His throat was suddenly dry. His voice husky in his own ears, ibn Khairan said, “My rooms are just here.”

“Good,” she said again. “Show me.”

It did occur to him just then that she might have come here to kill him.

It did not occur to him to do anything about it. He had, truly, never been accused of being immune to enticement. He lifted her up; she was small-boned and slender, no real weight at all. The scent of her surrounded him, dizzying for a moment. He felt her mouth at the lobe of one ear. Her fingers were about his neck. His blood loud within him, ibn Khairan carried her through a doorway and into his bedchamber.

Is it the possibility of dying that does this?
he wondered, his first and last such clear thought for some time.
Is that what excites me so?

His bed, in a large room hung with Serian tapestries, was low to the ground, covered with cushions and pillows in a diversity of shapes and sizes, as much for love-play as for color and texture. Crimson-dyed squares of silk hung from copper rings on the wall above the bed and set into the carved wooden foot. Ammar preferred freedom of movement in his lovemaking, the slide and traverse of bodies, but there had been those among his guests in this room who derived their keenest pleasures otherwise, and over the years he had earned a reputation as a host solicitous of all of his guests’ desires.

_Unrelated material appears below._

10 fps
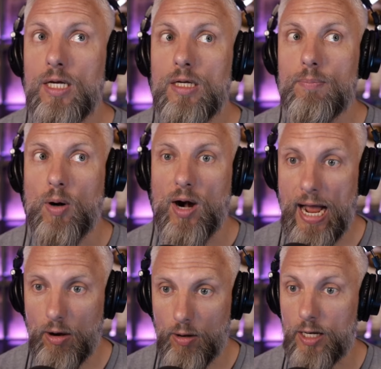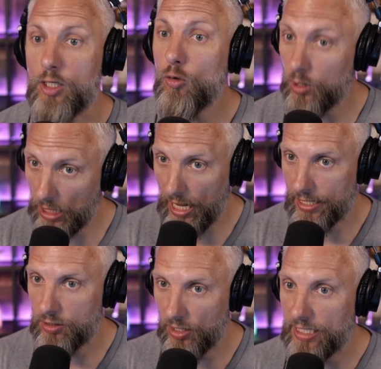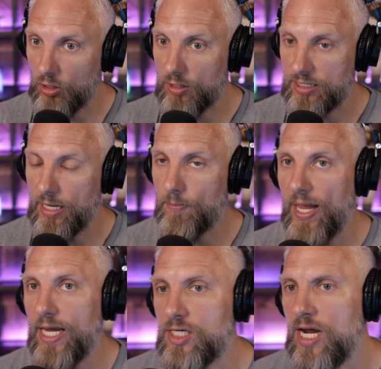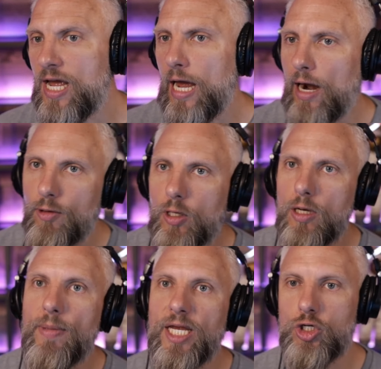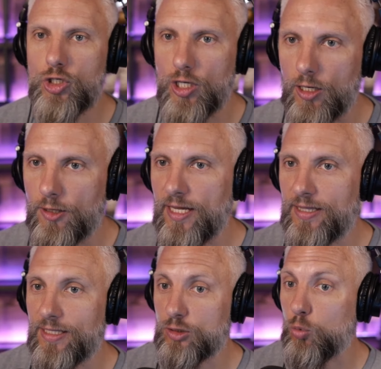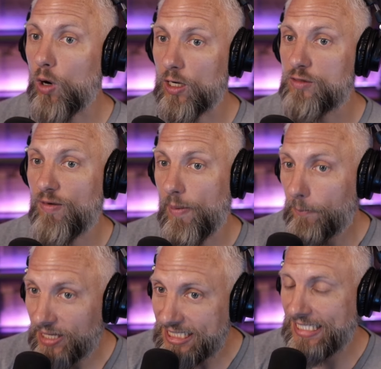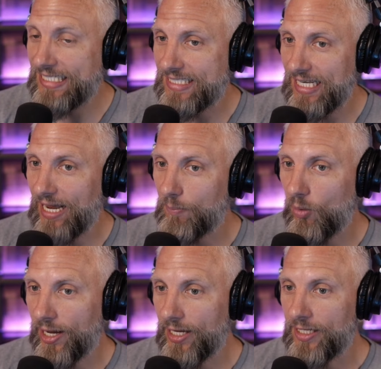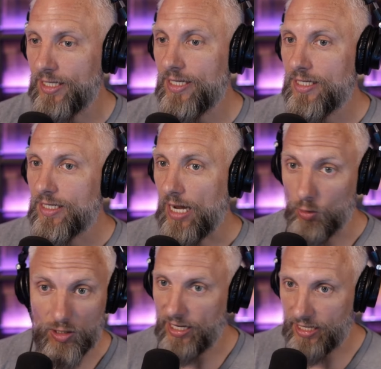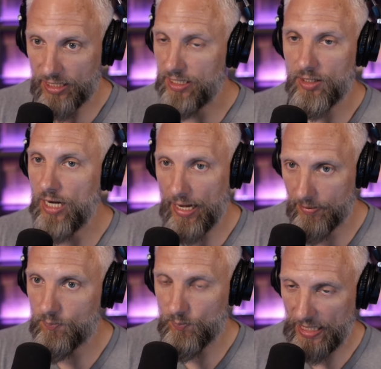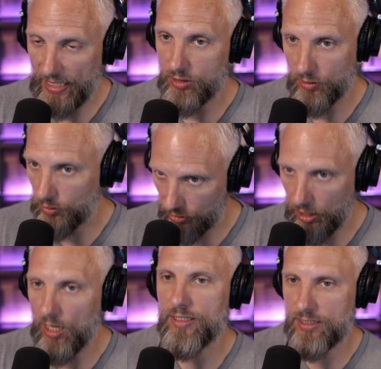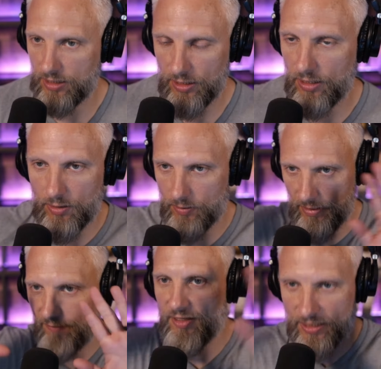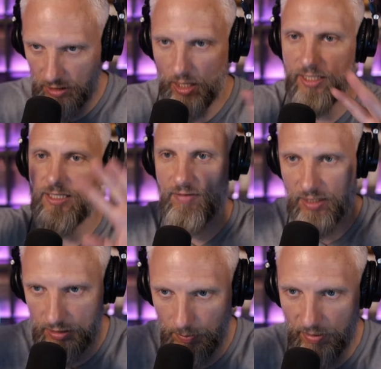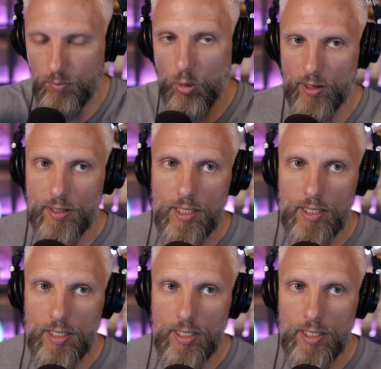per hour. And you line, you guys are on the same page. How are you going to make sure that this works from a business standpoint? I know clinically you got to make sure you're doing honest. You're, everything's honest. Everything's above board.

Even so, even with almost twenty years of nuanced experience in erotic play, ibn Khairan was swiftly made aware—though not, in truth, with any great surprise—that a woman trained as Zabira had been knew some things he did not. Even, it began to emerge, things about his own nature and responses.

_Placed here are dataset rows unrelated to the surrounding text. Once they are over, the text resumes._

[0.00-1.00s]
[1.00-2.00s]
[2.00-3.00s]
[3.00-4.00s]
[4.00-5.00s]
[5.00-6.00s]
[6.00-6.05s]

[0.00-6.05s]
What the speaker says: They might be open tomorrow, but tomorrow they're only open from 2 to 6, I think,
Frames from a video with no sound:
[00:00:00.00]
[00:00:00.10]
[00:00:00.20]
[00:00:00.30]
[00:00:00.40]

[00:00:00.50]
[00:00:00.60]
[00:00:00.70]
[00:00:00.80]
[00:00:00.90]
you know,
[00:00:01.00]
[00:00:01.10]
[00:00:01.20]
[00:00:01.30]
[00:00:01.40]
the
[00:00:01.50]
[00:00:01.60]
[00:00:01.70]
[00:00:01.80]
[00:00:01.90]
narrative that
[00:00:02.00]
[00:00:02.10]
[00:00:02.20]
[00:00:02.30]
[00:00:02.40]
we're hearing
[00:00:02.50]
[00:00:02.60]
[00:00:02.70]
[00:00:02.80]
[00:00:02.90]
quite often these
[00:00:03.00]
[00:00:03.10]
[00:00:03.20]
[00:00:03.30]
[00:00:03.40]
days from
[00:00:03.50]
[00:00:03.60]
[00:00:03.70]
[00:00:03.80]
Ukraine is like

Unclothed among the pillows some time later, he felt her fingers teasing and exploring him, winced at a bite and felt his sex grow even more rigid amid the growing shadows of the room as her mouth came back to his ear and she whispered something quite shocking in the exquisite, celebrated voice. Then his eyes grew wide in the darkness as she proceeded to perform precisely what she had just described.

All the training mistresses and castrates of Almalik’s court had come over the wide seas from the homelands of the east, where such skills had been part of courtly life for hundreds of years before Ashar’s ascetic vigil in the desert. It was possible, Ammar’s drifting thoughts essayed, that a journey to Soriyya might have more to offer than he’d imagined. He felt a breathless laugh escape him.

Zabira slipped further downward, her scented skin gliding along his, her fingernails offering counterpoint where they touched. Ibn Khairan heard a sigh of helpless pleasure and realized that, improbably, he had made that sound himself. He attempted to rise then, to turn, to begin the sharing, the flowing back-and-forth of love but he felt her hands, delicately insistent, pushing him down. He surrendered, closed his eyes, let her begin, her voice exclaiming in delight or murmuring in commentary, to minister to him as he had ministered to so many people in this room.

It went on, astonishingly varied and inventive, for some time. The sun had set. The room was encased in darkness—they had paused to light no candles here—before his sensibilities began, as a swimmer rises from green depths of the sea, to reassert themselves. And slowly, feeling almost drugged with desire, ibn Khairan came to understand something.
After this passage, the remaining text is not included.